The door opened quietly, and a man came in. At first, against the stronger light beyond the doorway, I could only see him as a man of middle height, broad shouldered and thickly built, dressed in a long plain robe, with a round cap on his head. Then he came forward into the candle-light, and I saw that it was Gandar, the chief physician who travelled with the King's armies. He stood over me, smiling.

“And about time.”

“Gandar! It's good to see you. How long have I slept?”

“Since dusk yesterday, and now it's past midnight. It was what you needed. You looked like death when they brought you in. But I must say it made my job a lot easier to have you unconscious.”

I glanced down at the hand which lay, neatly bandaged, on the coverlet in front of me.

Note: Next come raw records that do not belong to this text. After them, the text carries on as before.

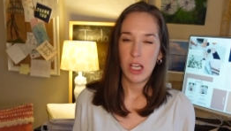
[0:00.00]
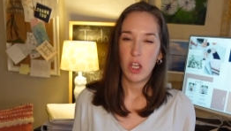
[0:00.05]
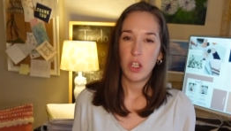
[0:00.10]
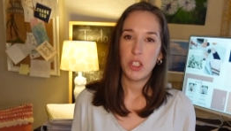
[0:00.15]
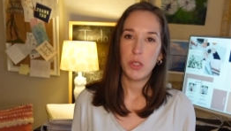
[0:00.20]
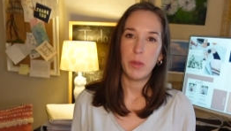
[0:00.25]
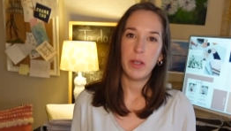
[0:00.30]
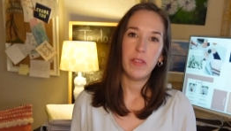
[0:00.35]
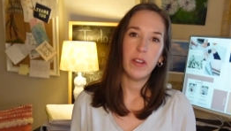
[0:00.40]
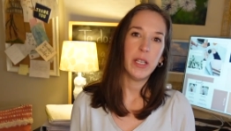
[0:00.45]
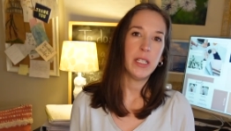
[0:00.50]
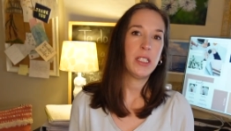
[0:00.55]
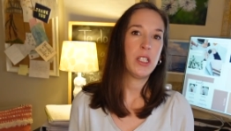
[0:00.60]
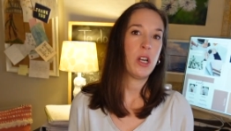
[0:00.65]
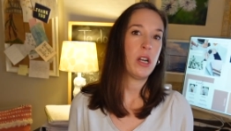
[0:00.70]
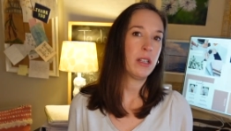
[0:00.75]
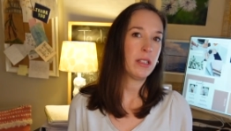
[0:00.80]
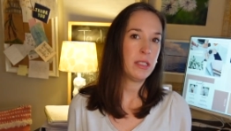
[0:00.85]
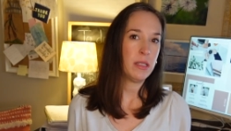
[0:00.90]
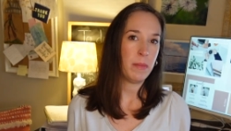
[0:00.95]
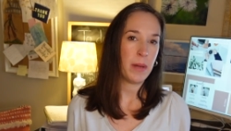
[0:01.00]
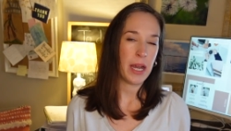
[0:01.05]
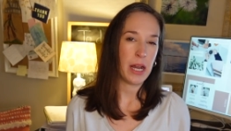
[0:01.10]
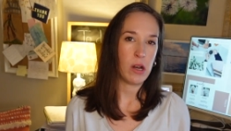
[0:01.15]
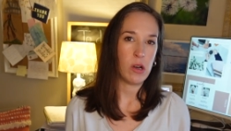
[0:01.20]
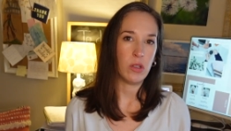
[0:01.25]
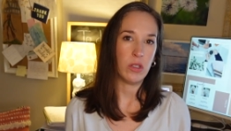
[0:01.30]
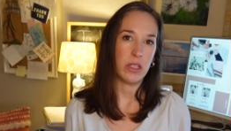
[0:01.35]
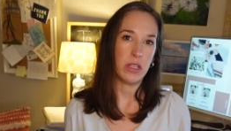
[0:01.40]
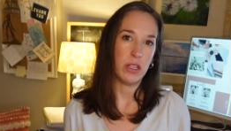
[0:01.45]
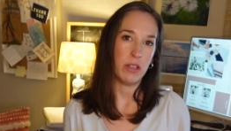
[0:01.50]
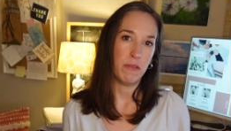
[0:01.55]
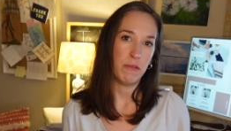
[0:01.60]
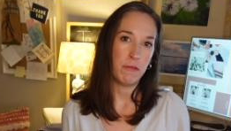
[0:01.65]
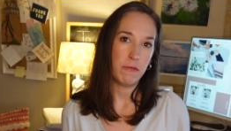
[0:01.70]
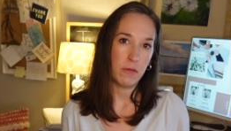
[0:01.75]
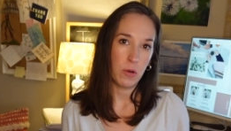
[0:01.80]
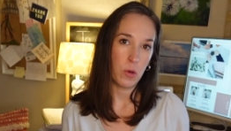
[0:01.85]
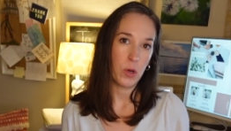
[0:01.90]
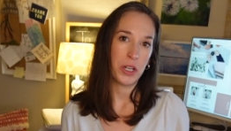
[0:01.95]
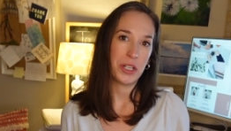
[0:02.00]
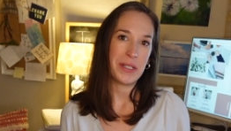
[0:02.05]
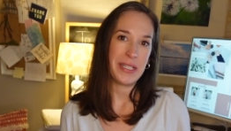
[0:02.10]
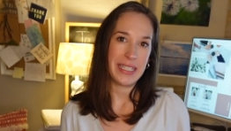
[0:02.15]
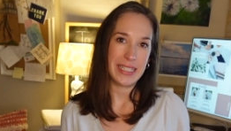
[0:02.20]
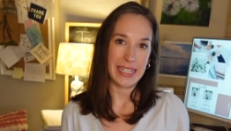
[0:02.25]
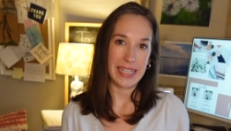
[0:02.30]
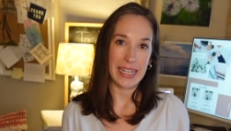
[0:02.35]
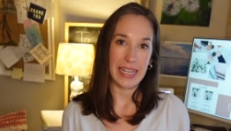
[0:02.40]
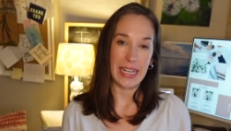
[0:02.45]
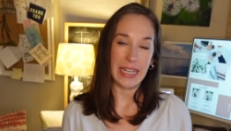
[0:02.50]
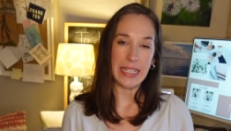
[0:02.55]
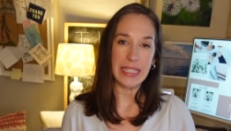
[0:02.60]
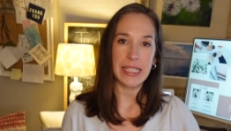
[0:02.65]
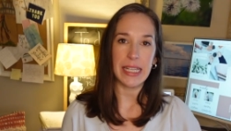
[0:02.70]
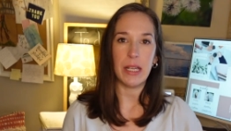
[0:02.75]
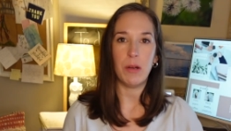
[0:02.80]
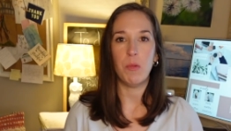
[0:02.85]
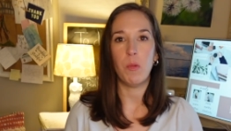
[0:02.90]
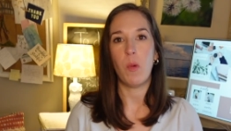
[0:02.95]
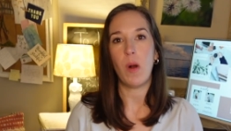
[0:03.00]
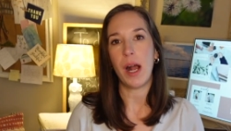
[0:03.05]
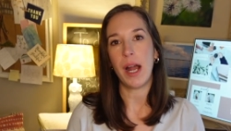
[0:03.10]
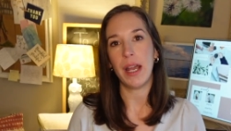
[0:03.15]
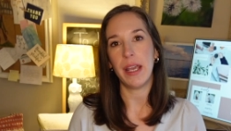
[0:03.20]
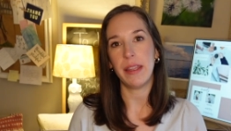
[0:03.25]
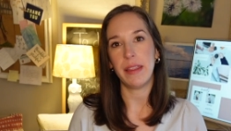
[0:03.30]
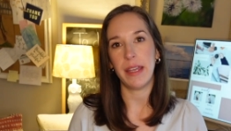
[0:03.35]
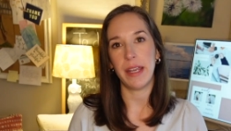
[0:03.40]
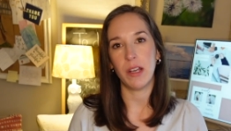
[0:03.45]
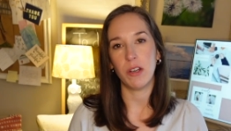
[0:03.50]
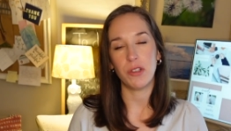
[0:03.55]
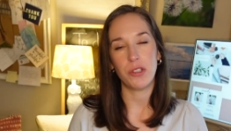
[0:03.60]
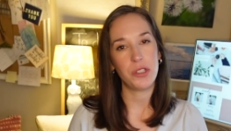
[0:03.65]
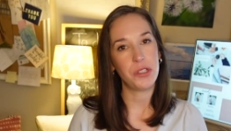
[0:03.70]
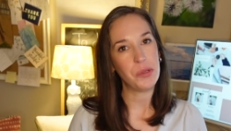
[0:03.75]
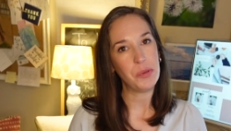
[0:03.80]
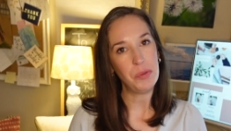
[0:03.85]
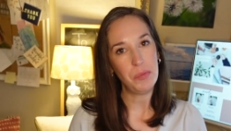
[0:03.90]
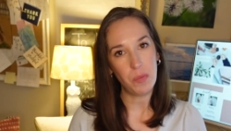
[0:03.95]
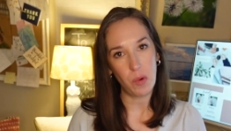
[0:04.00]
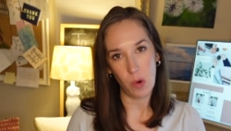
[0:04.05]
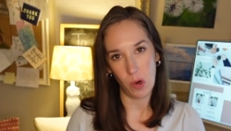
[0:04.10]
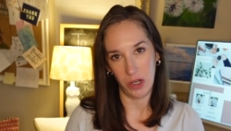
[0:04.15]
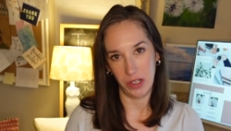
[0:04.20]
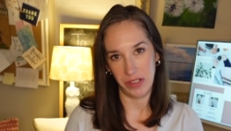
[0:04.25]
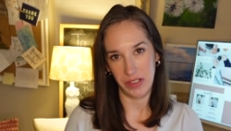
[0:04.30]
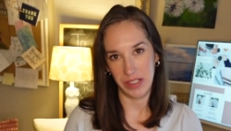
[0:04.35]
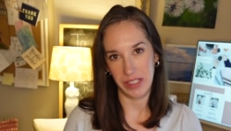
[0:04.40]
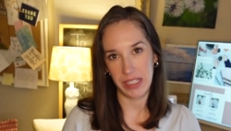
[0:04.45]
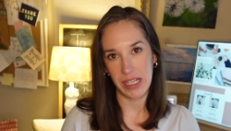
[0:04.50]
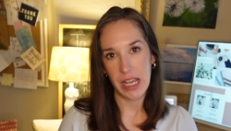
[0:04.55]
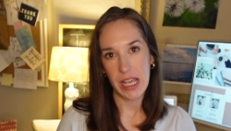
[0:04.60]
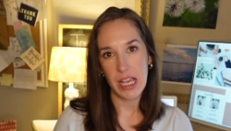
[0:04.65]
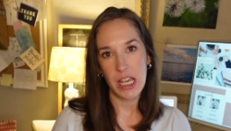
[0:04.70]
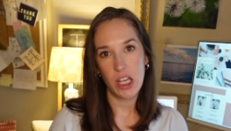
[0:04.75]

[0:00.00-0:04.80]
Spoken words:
So we've already talked about the 4 C's and why they are so important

My body was stiff and sore inside its strapping, but the fierce pain had died to a dull aching. My mouth was swollen, and tasted still of blood mingled with the sick-sweet remnants of the drug, but my headache had gone, and the cut on my face had stopped hurting.

“I'm thankful you were here to do it,” I said. I shifted the hand a little to ease it, but it was no use. “Will it mend?”

“With the help of youth and good flesh, yes. There were three bones broken, but I think it's clean.” He looked at me curiously. “How did you come by it? It looked as if a horse had trodden on you and then kicked your ribs in. But the cut on your face, that was a sword, surely?”

“Yes. I was in a fight.”

His brows went up. “If that was a fight, then it wasn't fought by any rules I ever heard of. Tell me — wait, though, not yet. I'm on fire to know what happened — we all are — but you must eat first.” He went to the door and called, and presently a servant came in with a bowl of broth and some bread. I could not manage the bread at first, but then sopped a little of it in the broth, and ate that. Gandar pulled a stool up beside the bed, and waited in silence till I had finished. At length I pushed the bowl aside, and he took it from me and set it on the floor.

“Now do you feel well enough to talk? The rumours are flying about like stinging gnats. You knew that Gorlois was dead?”

“Yes.” I looked about me. “I'm in Dimilioc itself, I take it? The fortress surrendered, then, after the Duke was killed?”

“They opened the gates as soon as the King got back from Tintagel. He'd already had the news of the skirmish, and the Duke's death. It seems that the Duke's men, Brithael and Jordan, rode to Tintagel as soon as the Duke fell, to take the Duchess the news. But you'd know that; you were there.” He stopped short, as he saw the implications. “So that was it! Brithael and Jordan — they ran into you and Uther?”